What you should do: Below is a set of records. Repeat all of them exactly.

Source data:
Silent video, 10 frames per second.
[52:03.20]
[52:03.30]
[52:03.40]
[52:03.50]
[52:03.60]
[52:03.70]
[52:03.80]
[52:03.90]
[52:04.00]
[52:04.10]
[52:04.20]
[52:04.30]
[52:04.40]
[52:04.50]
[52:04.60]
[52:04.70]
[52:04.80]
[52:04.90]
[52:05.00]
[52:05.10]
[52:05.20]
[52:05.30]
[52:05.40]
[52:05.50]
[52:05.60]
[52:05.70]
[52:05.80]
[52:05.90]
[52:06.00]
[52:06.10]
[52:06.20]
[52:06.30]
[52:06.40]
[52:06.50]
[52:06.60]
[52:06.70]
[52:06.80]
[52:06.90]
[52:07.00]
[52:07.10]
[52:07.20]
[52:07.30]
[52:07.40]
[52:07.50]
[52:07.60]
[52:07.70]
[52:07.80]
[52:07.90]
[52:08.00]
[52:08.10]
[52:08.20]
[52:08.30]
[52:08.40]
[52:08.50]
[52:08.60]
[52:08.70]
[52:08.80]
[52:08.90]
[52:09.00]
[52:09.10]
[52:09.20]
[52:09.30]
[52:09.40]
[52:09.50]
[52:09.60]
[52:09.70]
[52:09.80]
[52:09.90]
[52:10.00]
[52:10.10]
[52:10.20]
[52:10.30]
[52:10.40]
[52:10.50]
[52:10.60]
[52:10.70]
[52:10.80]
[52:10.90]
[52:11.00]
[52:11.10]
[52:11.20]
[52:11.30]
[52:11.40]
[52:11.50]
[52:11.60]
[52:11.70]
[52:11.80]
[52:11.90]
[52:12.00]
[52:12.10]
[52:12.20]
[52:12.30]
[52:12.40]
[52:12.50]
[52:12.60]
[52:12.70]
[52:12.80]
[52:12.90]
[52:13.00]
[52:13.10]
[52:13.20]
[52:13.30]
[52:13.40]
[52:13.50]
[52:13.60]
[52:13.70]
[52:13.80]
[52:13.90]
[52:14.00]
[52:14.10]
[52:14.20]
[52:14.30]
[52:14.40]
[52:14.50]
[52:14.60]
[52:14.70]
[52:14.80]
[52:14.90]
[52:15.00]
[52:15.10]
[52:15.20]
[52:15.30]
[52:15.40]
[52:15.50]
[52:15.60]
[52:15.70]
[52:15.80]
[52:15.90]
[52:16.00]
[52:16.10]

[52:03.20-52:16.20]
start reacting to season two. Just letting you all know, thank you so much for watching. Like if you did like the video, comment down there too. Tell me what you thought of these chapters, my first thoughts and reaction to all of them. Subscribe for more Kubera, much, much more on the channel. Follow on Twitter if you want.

Task answer:
Silent video, 10 frames per second.
[52:03.20]
[52:03.30]
[52:03.40]
[52:03.50]
[52:03.60]
[52:03.70]
[52:03.80]
[52:03.90]
[52:04.00]
[52:04.10]
[52:04.20]
[52:04.30]
[52:04.40]
[52:04.50]
[52:04.60]
[52:04.70]
[52:04.80]
[52:04.90]
[52:05.00]
[52:05.10]
[52:05.20]
[52:05.30]
[52:05.40]
[52:05.50]
[52:05.60]
[52:05.70]
[52:05.80]
[52:05.90]
[52:06.00]
[52:06.10]
[52:06.20]
[52:06.30]
[52:06.40]
[52:06.50]
[52:06.60]
[52:06.70]
[52:06.80]
[52:06.90]
[52:07.00]
[52:07.10]
[52:07.20]
[52:07.30]
[52:07.40]
[52:07.50]
[52:07.60]
[52:07.70]
[52:07.80]
[52:07.90]
[52:08.00]
[52:08.10]
[52:08.20]
[52:08.30]
[52:08.40]
[52:08.50]
[52:08.60]
[52:08.70]
[52:08.80]
[52:08.90]
[52:09.00]
[52:09.10]
[52:09.20]
[52:09.30]
[52:09.40]
[52:09.50]
[52:09.60]
[52:09.70]
[52:09.80]
[52:09.90]
[52:10.00]
[52:10.10]
[52:10.20]
[52:10.30]
[52:10.40]
[52:10.50]
[52:10.60]
[52:10.70]
[52:10.80]
[52:10.90]
[52:11.00]
[52:11.10]
[52:11.20]
[52:11.30]
[52:11.40]
[52:11.50]
[52:11.60]
[52:11.70]
[52:11.80]
[52:11.90]
[52:12.00]
[52:12.10]
[52:12.20]
[52:12.30]
[52:12.40]
[52:12.50]
[52:12.60]
[52:12.70]
[52:12.80]
[52:12.90]
[52:13.00]
[52:13.10]
[52:13.20]
[52:13.30]
[52:13.40]
[52:13.50]
[52:13.60]
[52:13.70]
[52:13.80]
[52:13.90]
[52:14.00]
[52:14.10]
[52:14.20]
[52:14.30]
[52:14.40]
[52:14.50]
[52:14.60]
[52:14.70]
[52:14.80]
[52:14.90]
[52:15.00]
[52:15.10]
[52:15.20]
[52:15.30]
[52:15.40]
[52:15.50]
[52:15.60]
[52:15.70]
[52:15.80]
[52:15.90]
[52:16.00]
[52:16.10]

[52:03.20-52:16.20]
start reacting to season two. Just letting you all know, thank you so much for watching. Like if you did like the video, comment down there too. Tell me what you thought of these chapters, my first thoughts and reaction to all of them. Subscribe for more Kubera, much, much more on the channel. Follow on Twitter if you want.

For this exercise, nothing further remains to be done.